Windtree Therapeutics: Phase 2b Trial Fails Although There Was An Encouraging Signal of Activity (WINT, Take tax loss, $0.34)

Key Points:

  • The phase 2b trial failed, but there was an encouraging signal of activity.
  • The failure was related to clogging of a cartridge used in the medical device used to deliver Aerosurf which affected some patients in the 50 minute dose cohort. In patients unaffected by this problem, results were positive and if they been replicated in the entire cohort the phase 2b trial would have been viewed as highly positive
  • In the best case, the Company could execute a phase 3 trial and report topline results in 2H 2019, but it is likely to take longer.
  • Windtree is almost out of cash and it is highly unlikely that it can turn to the equity market or to business development to fund a phase 3 trial.
  • Some sophisticated and deep pocketed investors have invested significant sums of money in the Company and I can’t see them walking away from their investment in the near term and they might well fund the entire phase 3
  • I remain hopeful that Aerosurf will eventually be successfully developed.
  • However, I am going to sell my shares and take a tax loss. The development timeline is long and the capital needed to fund development through phase 3 will be on terms that are likely to enormously dilute us small shareholders.

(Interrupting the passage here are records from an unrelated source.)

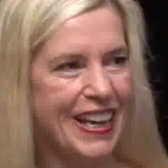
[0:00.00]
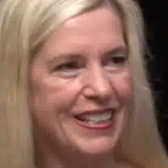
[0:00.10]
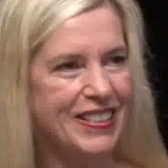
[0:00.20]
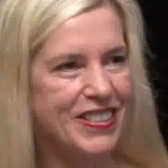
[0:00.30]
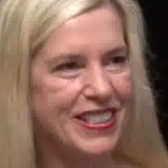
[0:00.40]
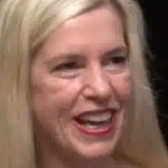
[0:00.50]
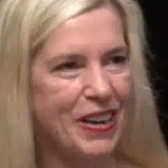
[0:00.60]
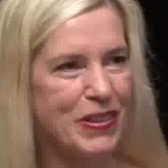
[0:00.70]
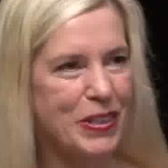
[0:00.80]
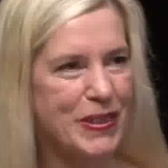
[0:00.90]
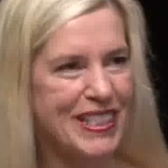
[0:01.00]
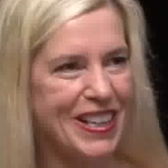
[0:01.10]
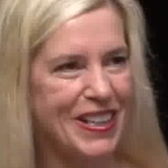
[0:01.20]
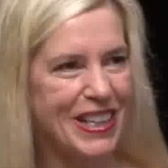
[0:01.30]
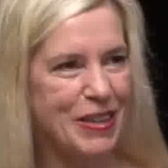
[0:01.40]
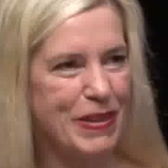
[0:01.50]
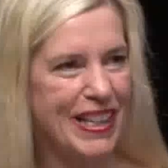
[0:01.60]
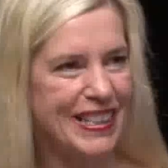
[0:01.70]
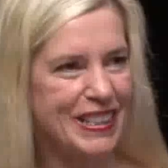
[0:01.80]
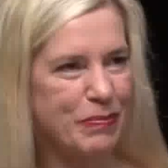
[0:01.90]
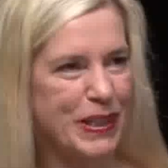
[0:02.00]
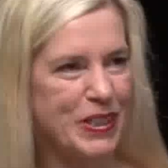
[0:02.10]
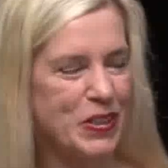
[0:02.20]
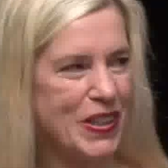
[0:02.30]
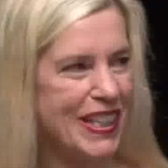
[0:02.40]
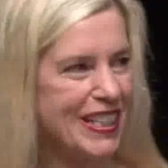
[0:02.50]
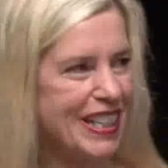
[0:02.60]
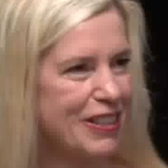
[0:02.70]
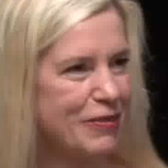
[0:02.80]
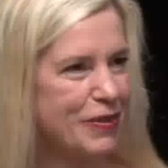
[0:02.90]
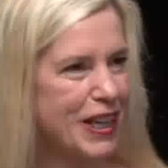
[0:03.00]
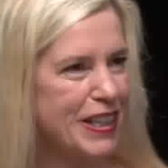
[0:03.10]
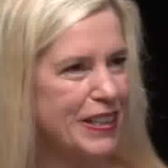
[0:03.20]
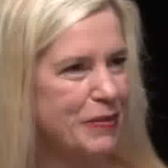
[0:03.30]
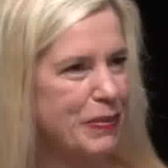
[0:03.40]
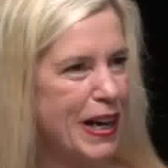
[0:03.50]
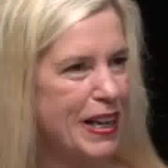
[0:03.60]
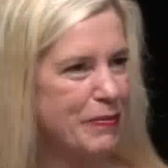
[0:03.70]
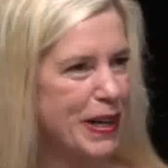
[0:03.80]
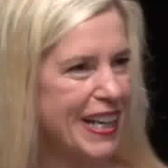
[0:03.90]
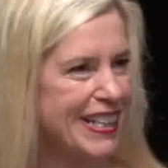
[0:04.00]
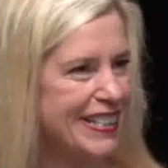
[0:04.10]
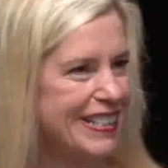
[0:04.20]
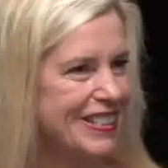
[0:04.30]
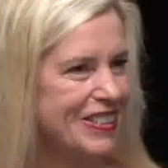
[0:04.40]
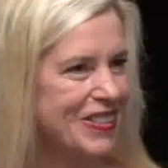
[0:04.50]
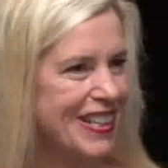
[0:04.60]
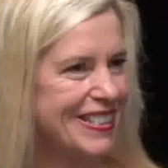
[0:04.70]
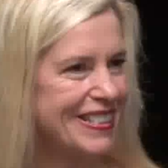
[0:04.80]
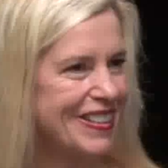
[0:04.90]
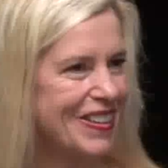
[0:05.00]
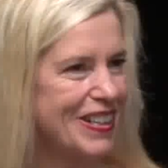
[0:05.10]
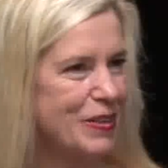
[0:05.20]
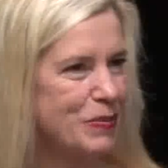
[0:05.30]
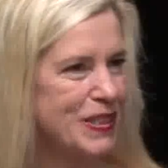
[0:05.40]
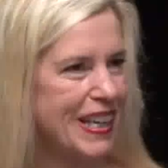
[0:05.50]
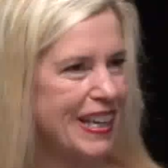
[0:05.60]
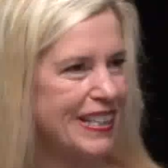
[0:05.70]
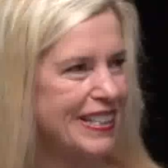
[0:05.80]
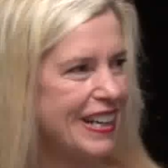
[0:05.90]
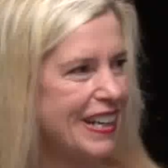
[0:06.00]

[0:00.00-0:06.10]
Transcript: So today we're going to be talking about this big trend of the bot buying into U.S. startups, and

Phase 2b Trial Results Were Disappointing

Windtree announced disappointing results for the phase 2b trial of Aerosurf for premature babies with respiratory distress syndrome (RDS) of 28 to 32 weeks gestational age. The trial enrolled 221 patients at 48 sites in North America, Europe and Latin America. The dosage of Aerosurf is constant in the amount of drug delivered per unit of time so that the overall dosage is a function of the amount of time that the aerosolized product is delivered. There were two dosage groups of 25 and 50 minutes and one control group in the trial. The key objectives of this trial were to:

  • evaluate efficacy by assessing: (I) incidence of nCPAP failure (defined as the need for intubation), (ii) time to nCPAP failure, and (iii) physiological parameters indicating the effectiveness of lung function;
  • define the dose regimen(s) for the planned phase 3 clinical program;
  • provide an estimation of the expected efficacy margin of AEROSURF treatment;
  • evaluate performance and further the development of the aerosol delivery system (ADS); and
  • further characterize the AEROSURF safety profile

Results Were Disappointing, But…….

The trial did not meet the primary endpoint of a reduction in nCPAP failure at 72 hours. The nCPAP failure rates for the 25 minute (n=71) and 50 minute (n=72) dose groups were comparable to nCPAP alone (n=71); the failure rate was 44% in each group. The safety and tolerability profile of the Aerosurf treated patients was generally comparable to the control group.

The Company attributed the poor results to treatment interruptions caused by clogging of disposable cartridges used in the delivery device. The clogging seemed to occur in the 50 minute dosage group rather than the 20 minute dosage. The problems occurred principally in lots that were used at clinical sites in Poland and Chile. The US and the remainder of world sites were not affected.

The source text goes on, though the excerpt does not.